Llega el verano y después, la lucha mano a mano a ver quién se queda. Cada 8 de septiembre, la Plaza de la Merced se engalana y cientos de personas se concentran allí para acompañar a la Virgen de la Cinta en su recorrido procesional ¡Qué largo se hace noviembre después, desde que se acude al cementerio a poner flores a los difuntos, hasta que van llegando los primeros polvorones!

En realidad, el tiempo se mide por las celebraciones. Cada una de ellas con su serie inamovible de rituales, repetidas año tras año con una obediencia fidelísima y aceptando lo que la tradición manda con orgullo y presunción. El respeto a las tradiciones (del latín, traditio o transmisión) se contagia y se transfiere de mayores a jóvenes. Jubilados, adolescentes, conservadores, e incluso hipsters, gamers o heavis, consumen torrijas en Semana Santa y uvas en fin de año y es que, una vez adquiridas, actúan como un potente imán del que no podemos despegarnos, salvo una inaudita excepción.

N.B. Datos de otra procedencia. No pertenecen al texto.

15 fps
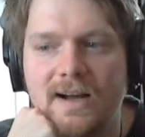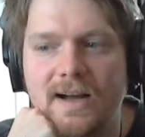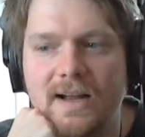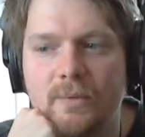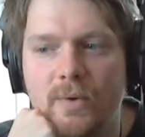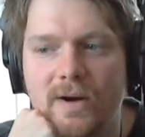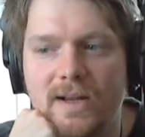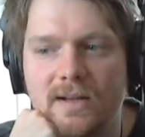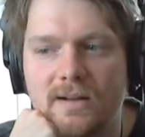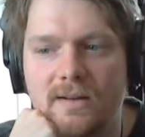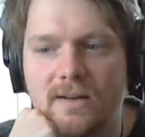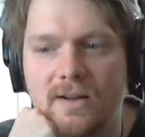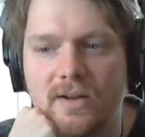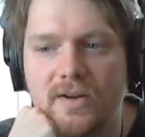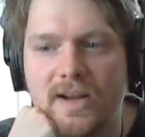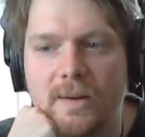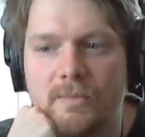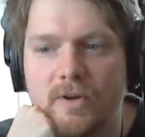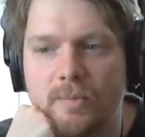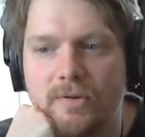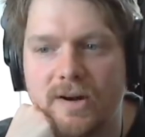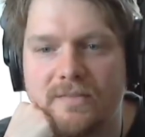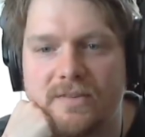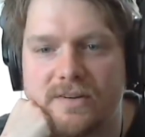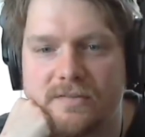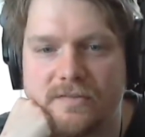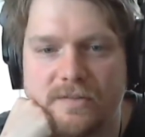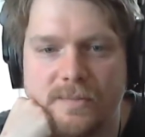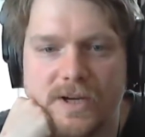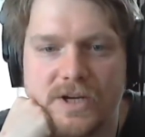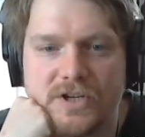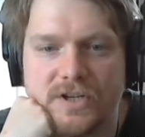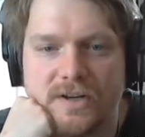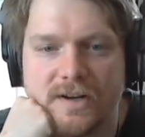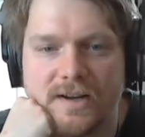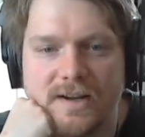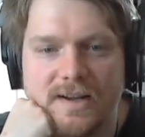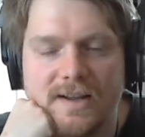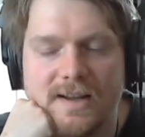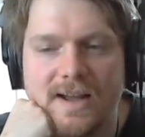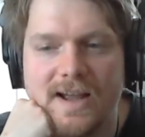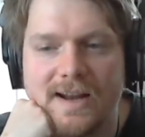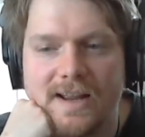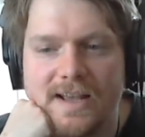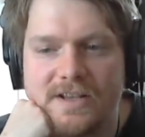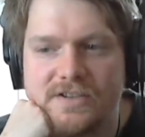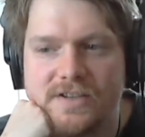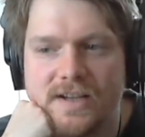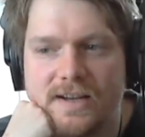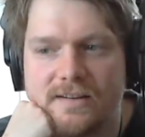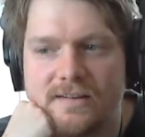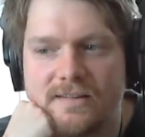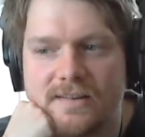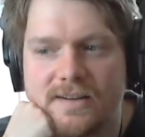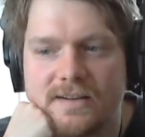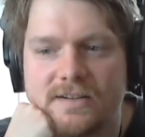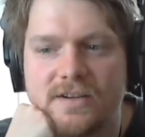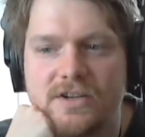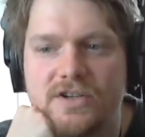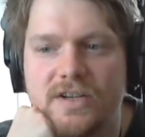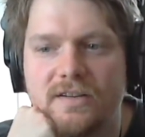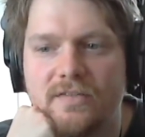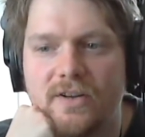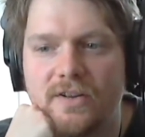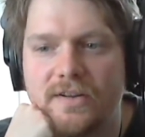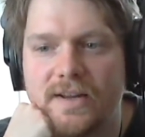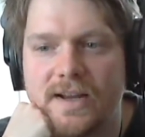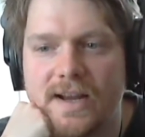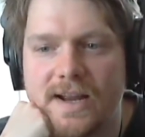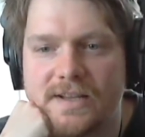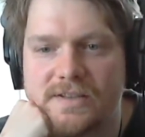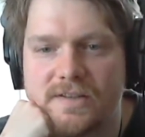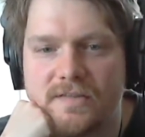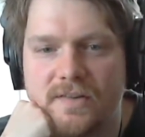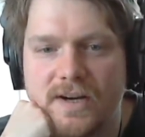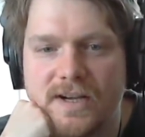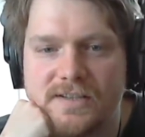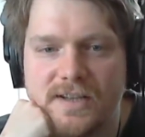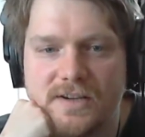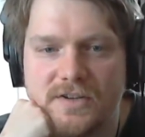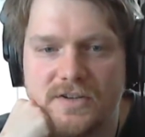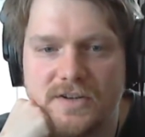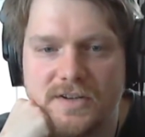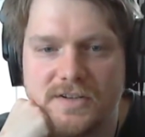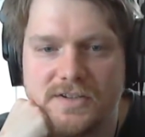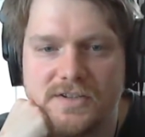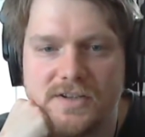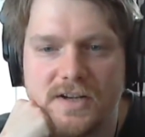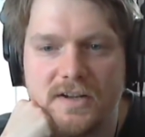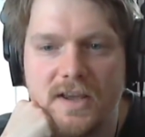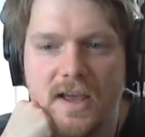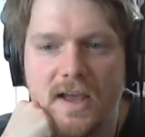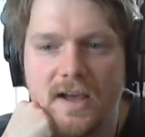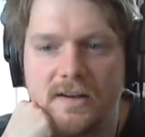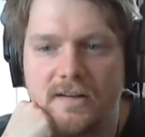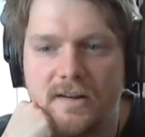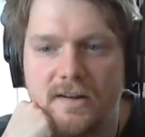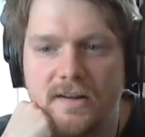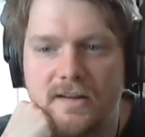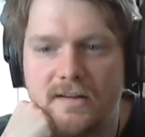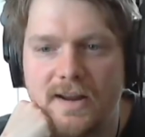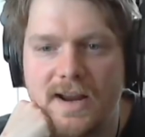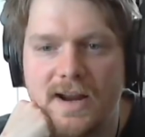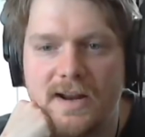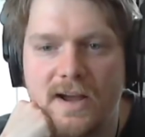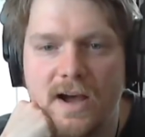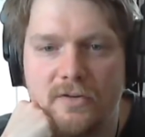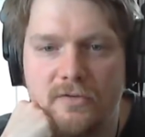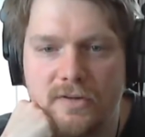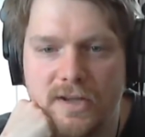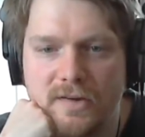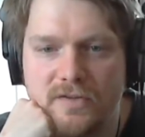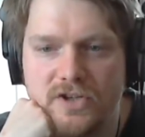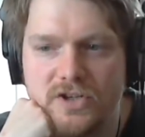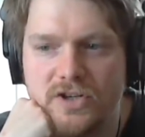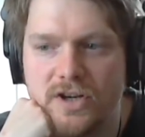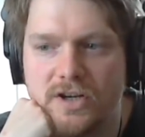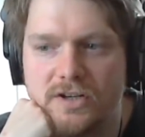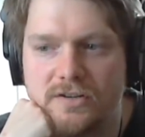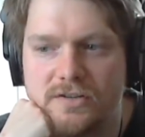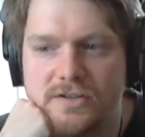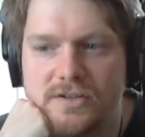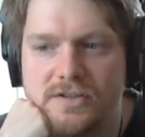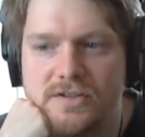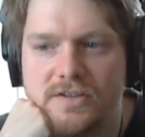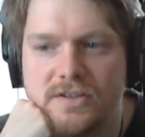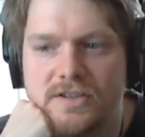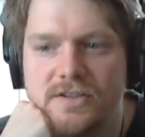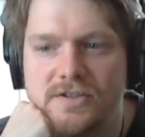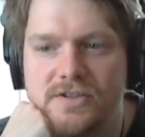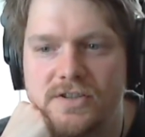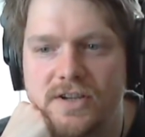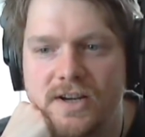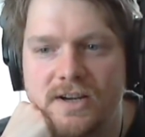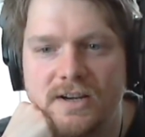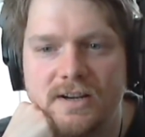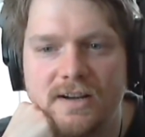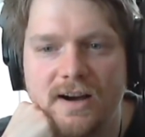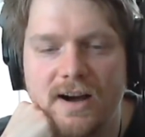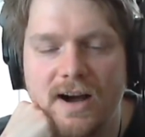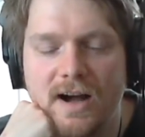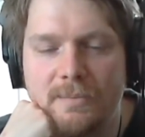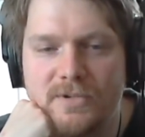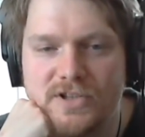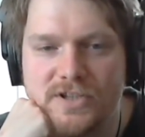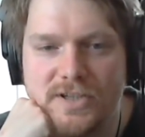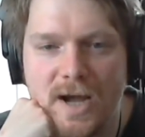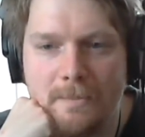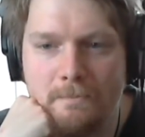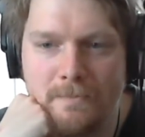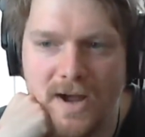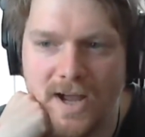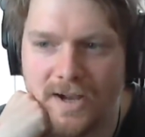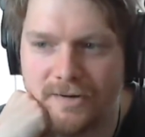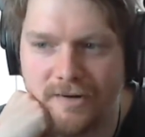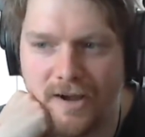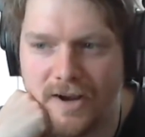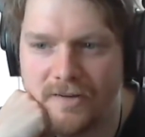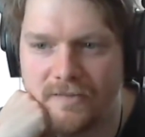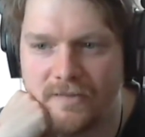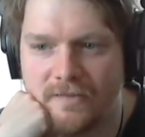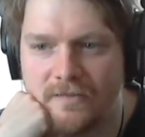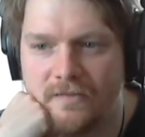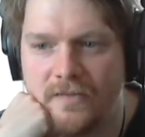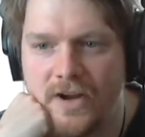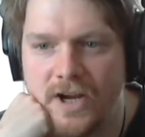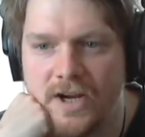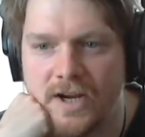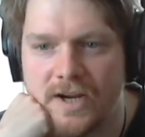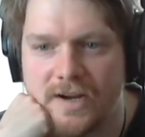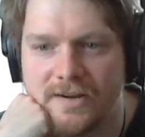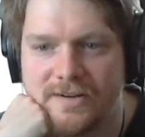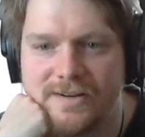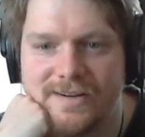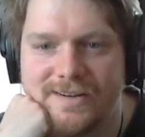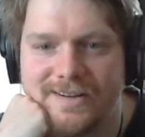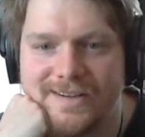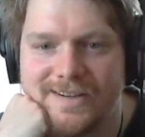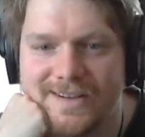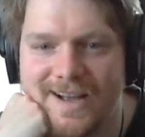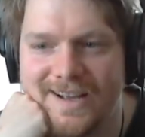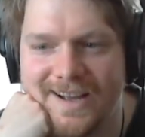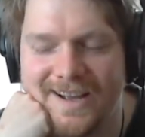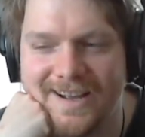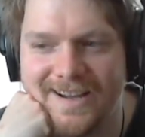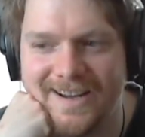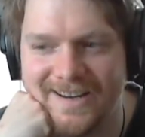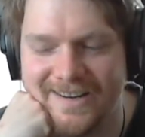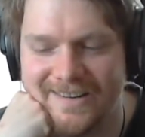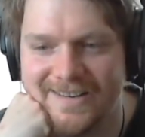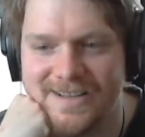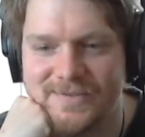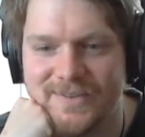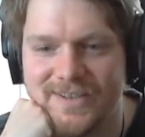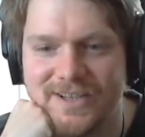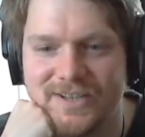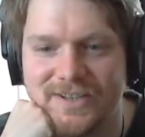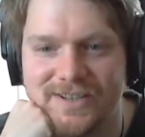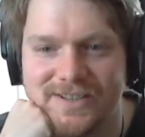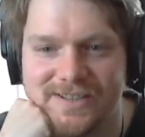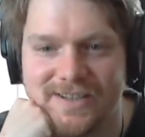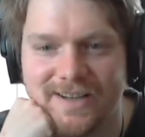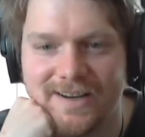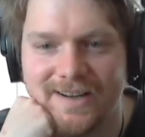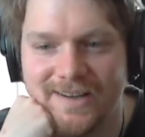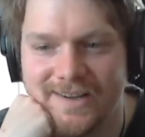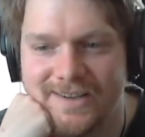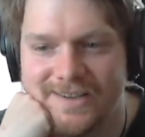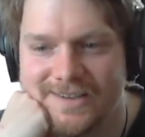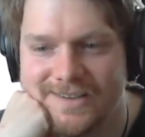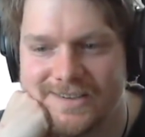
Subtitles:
I will look up your private information. And he said to Jeff Holliday as advice, like, you should have just said, yeah, I did it, and I don't give a shit, because I'm a scumbag like V. You know, that's what he should have said.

Si de pronto aparece un virus con la capacidad suficiente de arrasar vidas, ¿cómo dudar de que puede aniquilar tradiciones? El bicho en Huelva se llevó por delante no sólo la Semana Santa o la romería del Rocío, también arruinó las reuniones familiares o de amigos, evidenciando que las tradiciones, esos arraigados hábitos con sus repetidos y respetados protocolos, son demasiado frágiles. Los capillitas se quedaron sin procesiones y los rocieros sin la Señora en el altar de su ermita. Los futboleros llevan casi un año sin ver un partido en el campo. Los miembros de una misma familia meses sin comer juntos… Y no pasa nada, hemos aprendido que nada es inamovible. Si nos quedamos sin tradiciones, ya nos inventaremos otras.